45 Toen vroeg Jezus: ‘Wie heeft mij aangeraakt?’ Maar niemand zei: ‘Dat was ik.’ Toen zei Petrus: ‘Meester, al deze mensen staan om u heen en duwen tegen u aan.’ 46 Maar Jezus zei: ‘Iemand heeft mij aangeraakt. Ik voelde dat er kracht uit mij wegging.’
47 De vrouw begreep dat Jezus het gemerkt had. Bevend van angst kwam ze naar voren, en ze knielde voor Jezus. Toen vertelde ze waarom ze hem aangeraakt had. En hoe ze meteen beter geworden was. Iedereen hoorde het.
48 Jezus zei tegen haar: ‘Je bent gered dankzij je geloof. Je kunt gerust zijn.’
Jezus maakt de dochter van Jaïrus weer levend
49 Terwijl Jezus nog tegen de vrouw sprak, kwam er iemand met een bericht voor Jaïrus. Hij zei: ‘Uw dochter is gestorven. U kunt Jezus nu maar beter met rust laten.’ 50 Jezus hoorde dat en zei tegen Jaïrus: ‘Wees niet bang! Blijf geloven, dan zal je dochter gered worden.’
51 Toen ze bij het huis van Jaïrus kwamen, ging Jezus naar binnen. Alleen Petrus, Johannes en Jakobus mochten met hem mee. En ook de vader en de moeder van het meisje.

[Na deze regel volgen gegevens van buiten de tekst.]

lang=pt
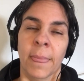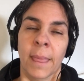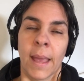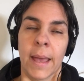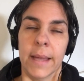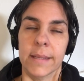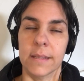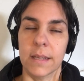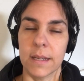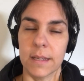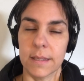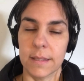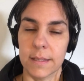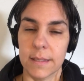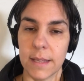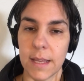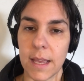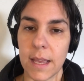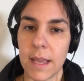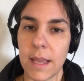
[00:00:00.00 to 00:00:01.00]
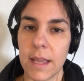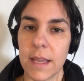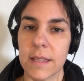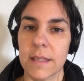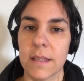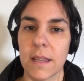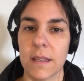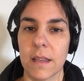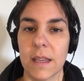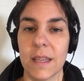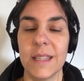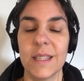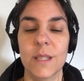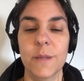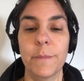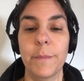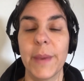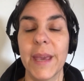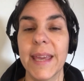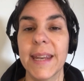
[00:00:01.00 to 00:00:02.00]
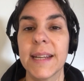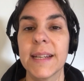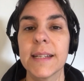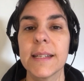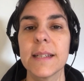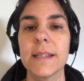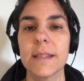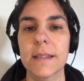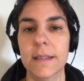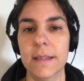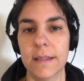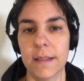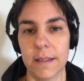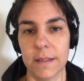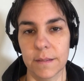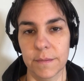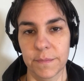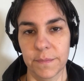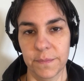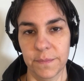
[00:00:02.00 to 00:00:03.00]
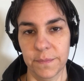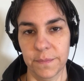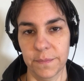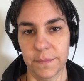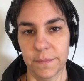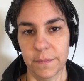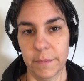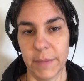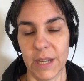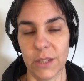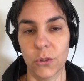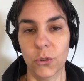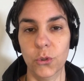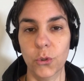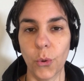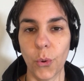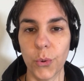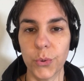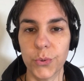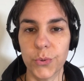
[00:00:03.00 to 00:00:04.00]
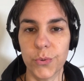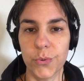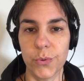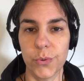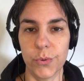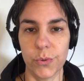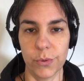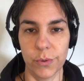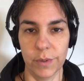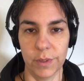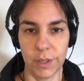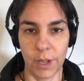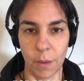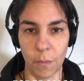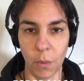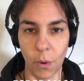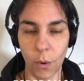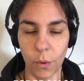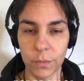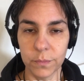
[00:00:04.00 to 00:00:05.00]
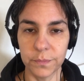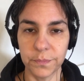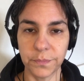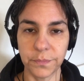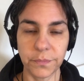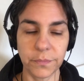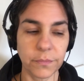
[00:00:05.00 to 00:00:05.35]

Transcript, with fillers: é trazer essa esperança para todos, tá bom?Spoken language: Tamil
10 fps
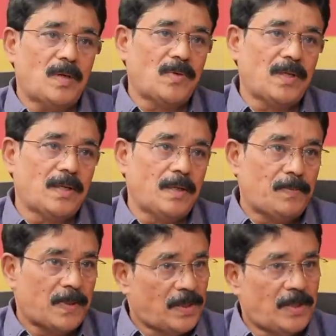
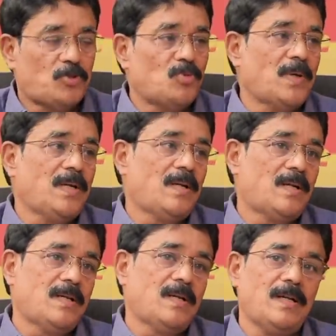மாவட்டங்களில் பிரதிநிதித்துவமே
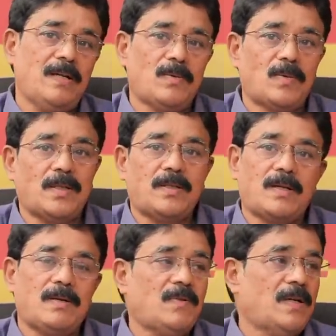இல்லாத நிலையிலும் கூட
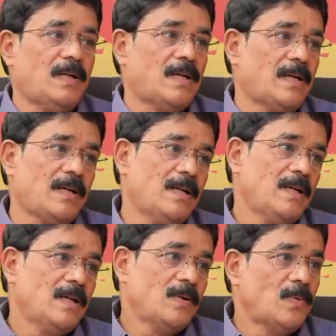திருநெல்வேலியில்
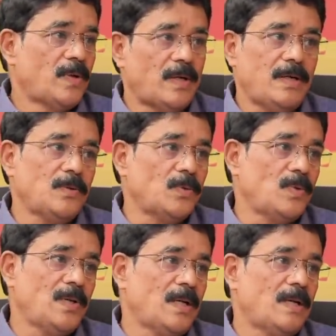ஒரு ரெண்டு
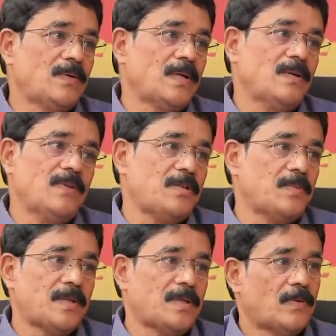தொகுதியில் அவங்க வெற்றி
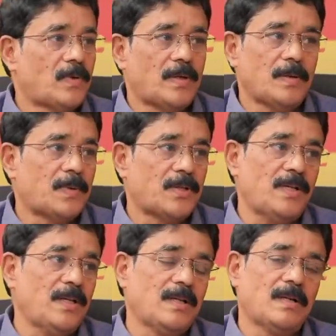பெற்று அவருடைய
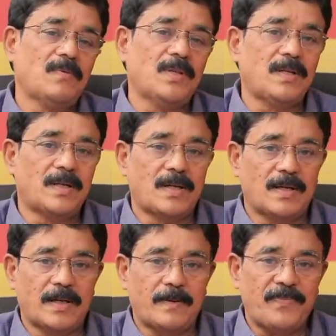பிரதிநிதிகள்
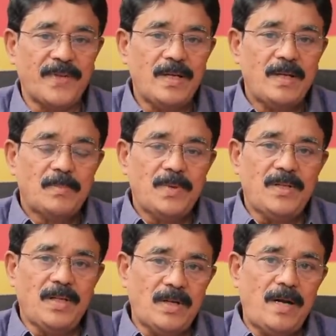வந்திருக்கிறாங்க இப்போ
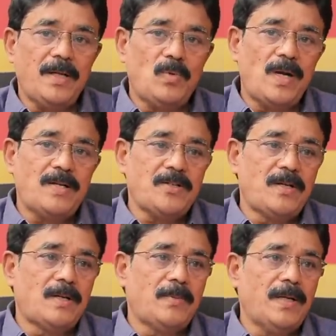இதை தாண்டி
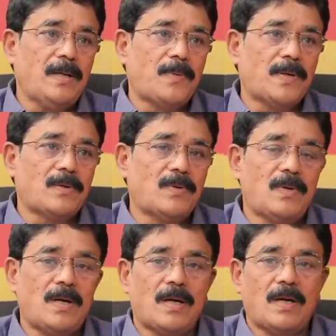உள்ளாட்சியில் நம்ம என்ன
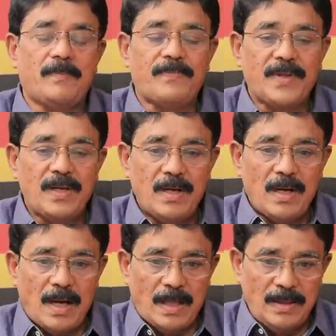பார்க்கணுன்னா
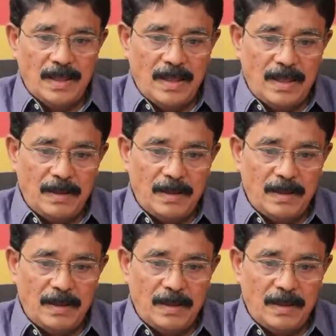அந்தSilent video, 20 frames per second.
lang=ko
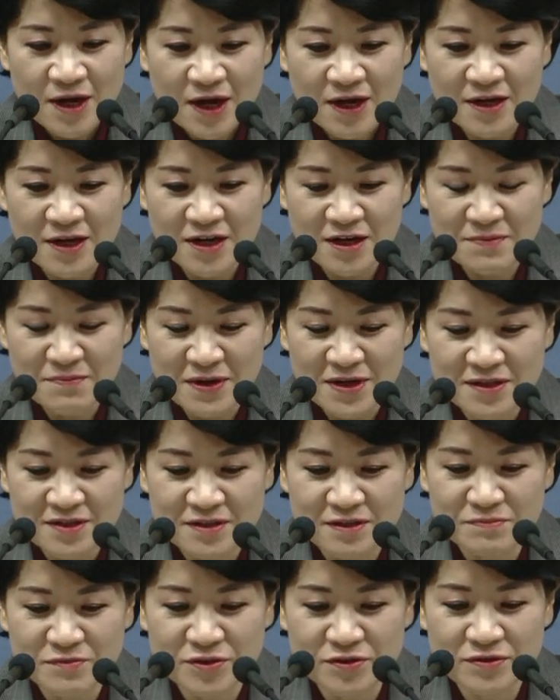하나님
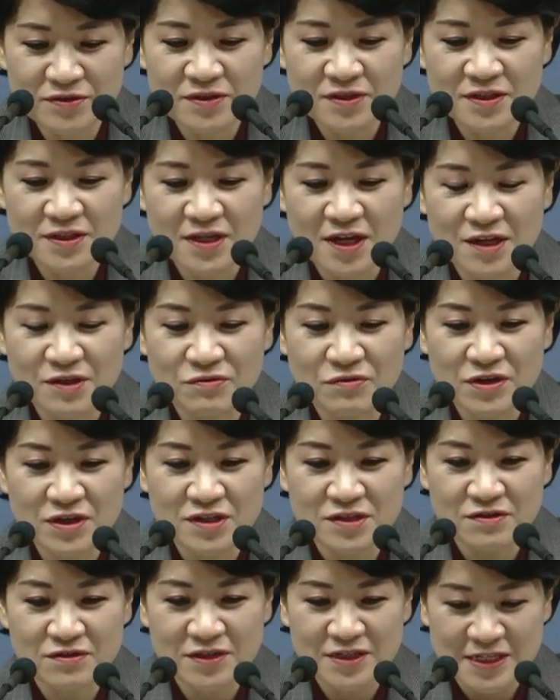말씀은
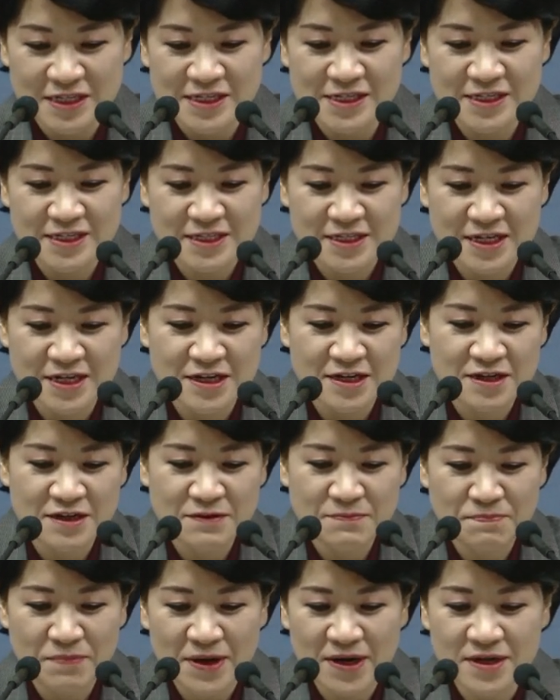사도행전
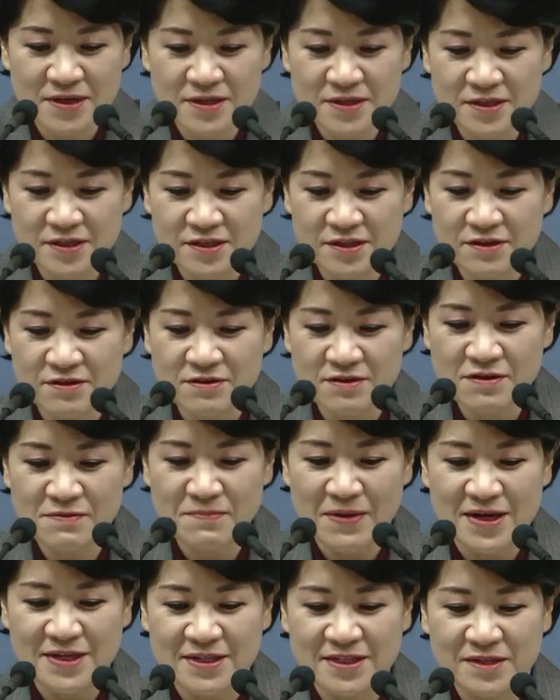1장 8절
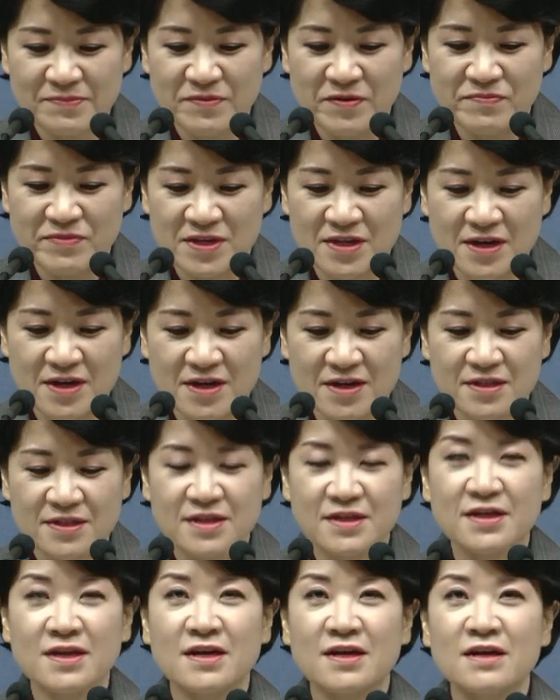말씀입니다.
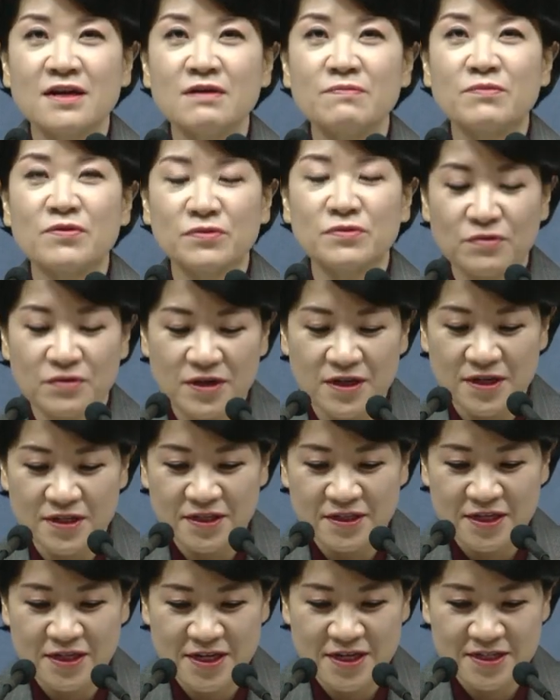제가
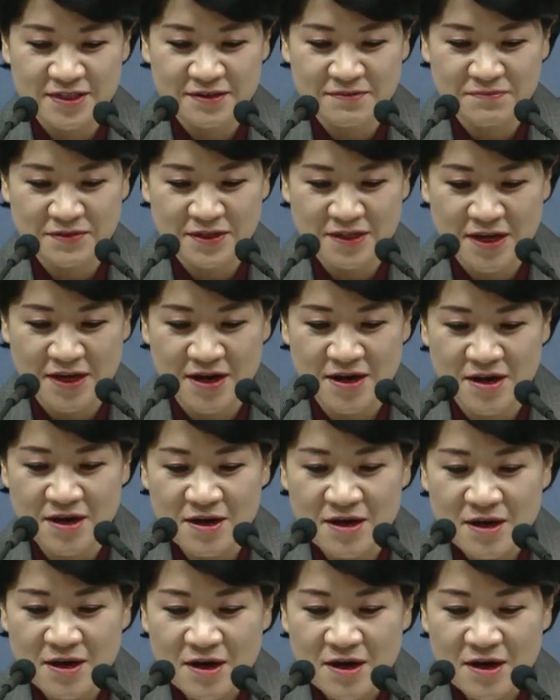봉독해 드리겠습니다.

52 Alle mensen die in het huis waren, huilden en hadden verdriet. Jezus zei tegen hen: ‘Jullie hoeven niet te huilen, want het meisje is niet gestorven. Ze slaapt.’ 53 De mensen lachten hem uit, want ze wisten dat het meisje dood was. 54 Maar Jezus pakte haar hand vast en riep: ‘Meisje, sta op!’ 55 Toen kwam het leven terug in het meisje, en ze stond direct op. ‘Geef haar wat te eten,’ zei Jezus.
56 De ouders van het meisje waren stomverbaasd. Jezus zei tegen hen: ‘Vertel aan niemand wat hier gebeurd is.’